The year’s biggest culprit, the abominably regressive Ishaqzaade was decried by a horrified friend on Twitter as “a rapey romance.” Habib Faisal’s (finely crafted and mostly well performed) film typifies the most irresponsible kind of our cinema.
The film creates a genuinely spunky heroine, then has the ‘hero’ coerce her into marriage and consensual sex before doing an about-face, and then humiliating her by telling the world he ‘took’ her virginity. The girl justifiably sets out to kill the man who wronged her, only to then be bound and gagged by his mother, and told that she’d be better off marrying him instead. Which the hero grudgingly accepts, scowling like he’s being made to eat green vegetables. He then takes her to a brothel, and ties her up again while golden-hearted prostitutes wonder why she’s so angry.
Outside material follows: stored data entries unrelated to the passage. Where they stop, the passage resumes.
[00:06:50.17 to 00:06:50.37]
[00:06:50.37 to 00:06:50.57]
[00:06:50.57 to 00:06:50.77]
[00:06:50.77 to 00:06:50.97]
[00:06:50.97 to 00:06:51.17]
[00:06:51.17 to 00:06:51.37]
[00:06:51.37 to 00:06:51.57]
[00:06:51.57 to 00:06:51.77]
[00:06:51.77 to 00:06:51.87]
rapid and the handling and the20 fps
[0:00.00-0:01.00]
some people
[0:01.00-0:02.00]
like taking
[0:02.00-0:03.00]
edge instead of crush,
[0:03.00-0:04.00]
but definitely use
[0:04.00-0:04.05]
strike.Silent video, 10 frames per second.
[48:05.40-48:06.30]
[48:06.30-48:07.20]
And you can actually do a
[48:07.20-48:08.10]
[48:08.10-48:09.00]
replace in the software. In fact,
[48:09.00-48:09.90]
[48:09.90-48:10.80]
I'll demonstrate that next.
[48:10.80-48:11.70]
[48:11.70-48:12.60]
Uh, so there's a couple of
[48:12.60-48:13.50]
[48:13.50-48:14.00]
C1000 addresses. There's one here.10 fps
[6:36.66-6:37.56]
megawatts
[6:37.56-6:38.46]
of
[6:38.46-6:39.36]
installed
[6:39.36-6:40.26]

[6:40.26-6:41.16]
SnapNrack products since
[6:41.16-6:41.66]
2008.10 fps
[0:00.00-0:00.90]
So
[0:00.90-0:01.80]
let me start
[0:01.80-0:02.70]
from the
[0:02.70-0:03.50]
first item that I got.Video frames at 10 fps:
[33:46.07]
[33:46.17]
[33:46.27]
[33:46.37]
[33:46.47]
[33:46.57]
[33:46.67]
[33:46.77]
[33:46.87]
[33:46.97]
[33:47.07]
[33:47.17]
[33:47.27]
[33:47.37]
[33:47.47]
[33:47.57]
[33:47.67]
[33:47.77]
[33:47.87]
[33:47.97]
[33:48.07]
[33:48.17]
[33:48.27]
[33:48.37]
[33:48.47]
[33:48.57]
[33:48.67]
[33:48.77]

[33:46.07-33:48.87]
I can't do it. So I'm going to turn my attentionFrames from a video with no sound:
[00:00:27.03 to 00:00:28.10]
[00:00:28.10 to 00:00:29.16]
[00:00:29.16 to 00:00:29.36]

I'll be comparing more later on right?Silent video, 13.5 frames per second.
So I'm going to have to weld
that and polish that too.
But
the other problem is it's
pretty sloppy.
What happens to this captive girl? Ah, she falls in love with the boy, because under all his ruggedness, he is a nice guy after all. (In sum: Yes, Romeo did trick me into sleeping with him, but at least he looks good in stubble, that jawaan chhokra. Aww.)
Faisal defended the film lamely saying that’s how things happen in various parts of the country, but the way his film continued to exult in its hero’s neanderthal mindset, celebrating him like he was blameless and naive, and essentially charming, showed clearly what side the director was on. Tying a woman up till she submits isn’t what we should even momentarily call love, and sending that message out to easily misled masses looking to cinema for role models is an absolute shame. At a time when we are finally, belatedly, definitely looking at ourselves and questioning the sexism in our society, it is films like this that need to be beaten down.